<<<<
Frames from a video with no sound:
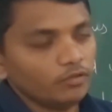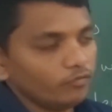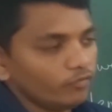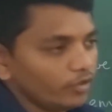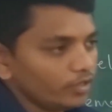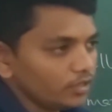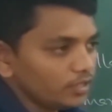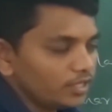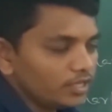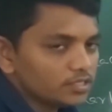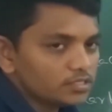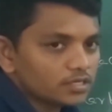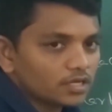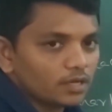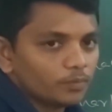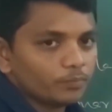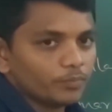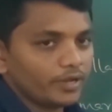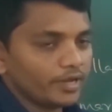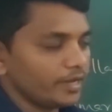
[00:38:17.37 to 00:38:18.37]
When these
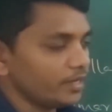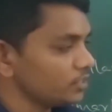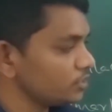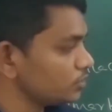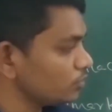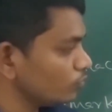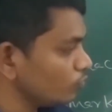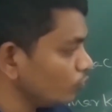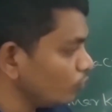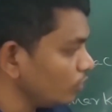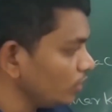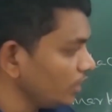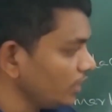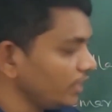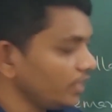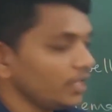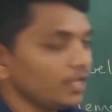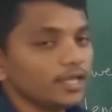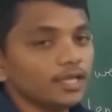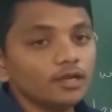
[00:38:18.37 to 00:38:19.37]
combines,
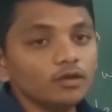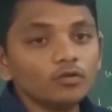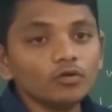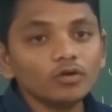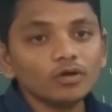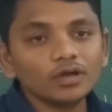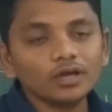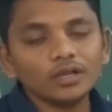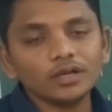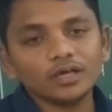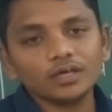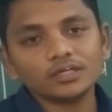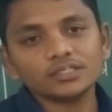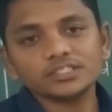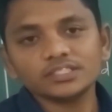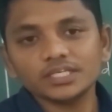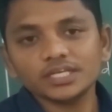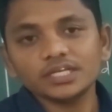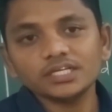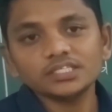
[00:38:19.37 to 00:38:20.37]
only yellow color
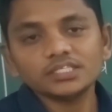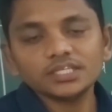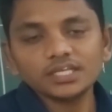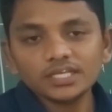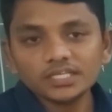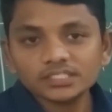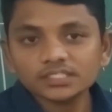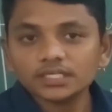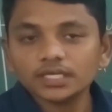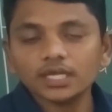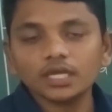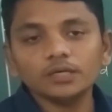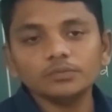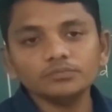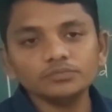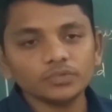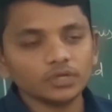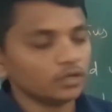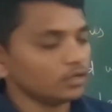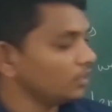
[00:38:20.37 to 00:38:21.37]
seeds is
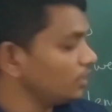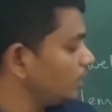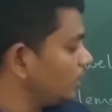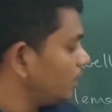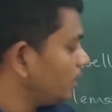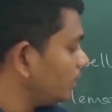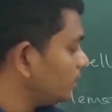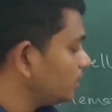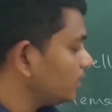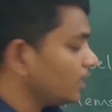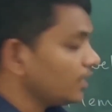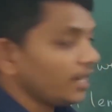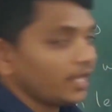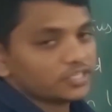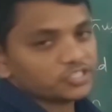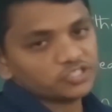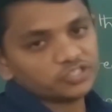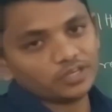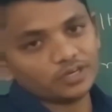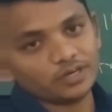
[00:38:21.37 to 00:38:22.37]
came in the
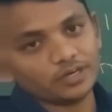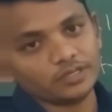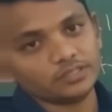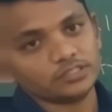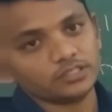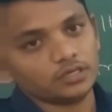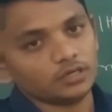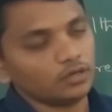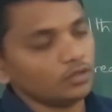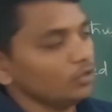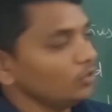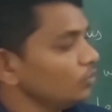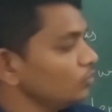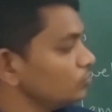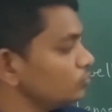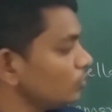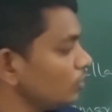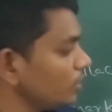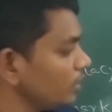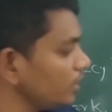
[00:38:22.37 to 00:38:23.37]
next generation.
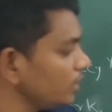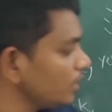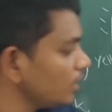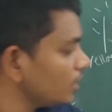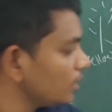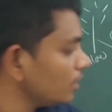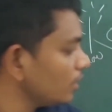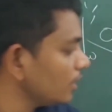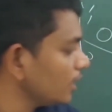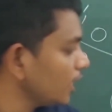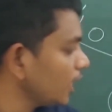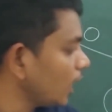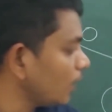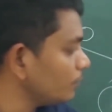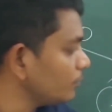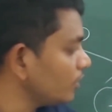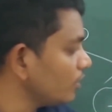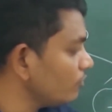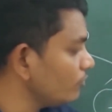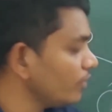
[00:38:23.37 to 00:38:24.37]
So here
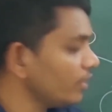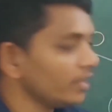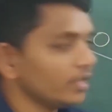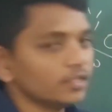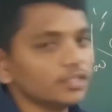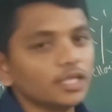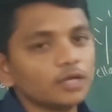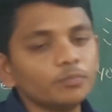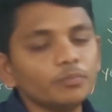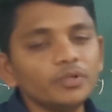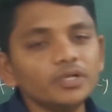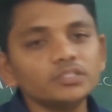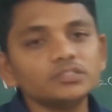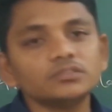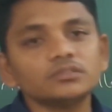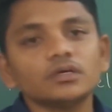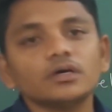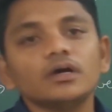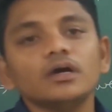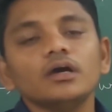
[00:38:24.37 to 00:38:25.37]
capital Y, that
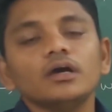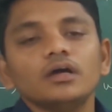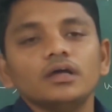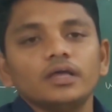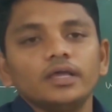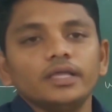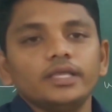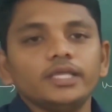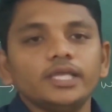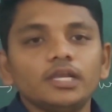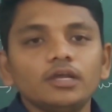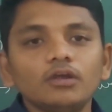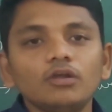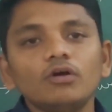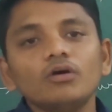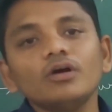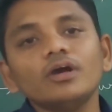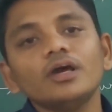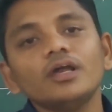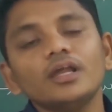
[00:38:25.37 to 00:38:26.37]
means
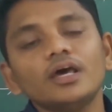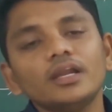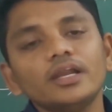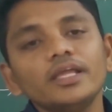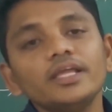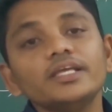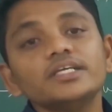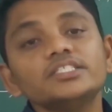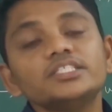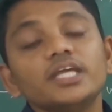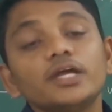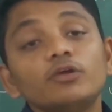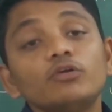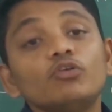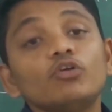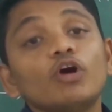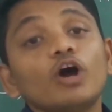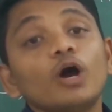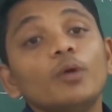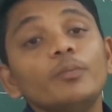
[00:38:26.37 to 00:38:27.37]
yellow color is a
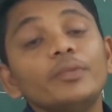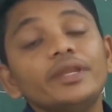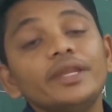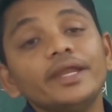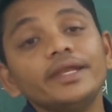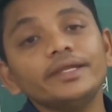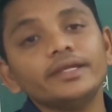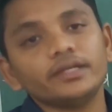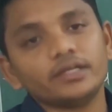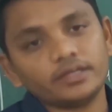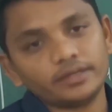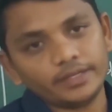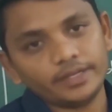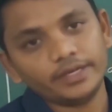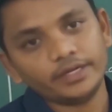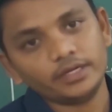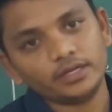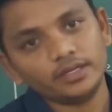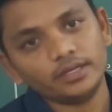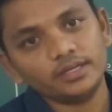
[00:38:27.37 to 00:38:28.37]
dominant
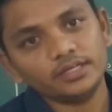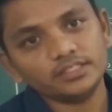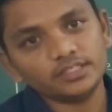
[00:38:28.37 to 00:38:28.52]
trait,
>>>>
# What to work on:
Transcribe each entry precisely as given, leaving the pictures out.

# The answer:
Frames from a video with no sound:
[00:38:17.37 to 00:38:18.37]
When these
[00:38:18.37 to 00:38:19.37]
combines,
[00:38:19.37 to 00:38:20.37]
only yellow color
[00:38:20.37 to 00:38:21.37]
seeds is
[00:38:21.37 to 00:38:22.37]
came in the
[00:38:22.37 to 00:38:23.37]
next generation.
[00:38:23.37 to 00:38:24.37]
So here
[00:38:24.37 to 00:38:25.37]
capital Y, that
[00:38:25.37 to 00:38:26.37]
means
[00:38:26.37 to 00:38:27.37]
yellow color is a
[00:38:27.37 to 00:38:28.37]
dominant
[00:38:28.37 to 00:38:28.52]
trait,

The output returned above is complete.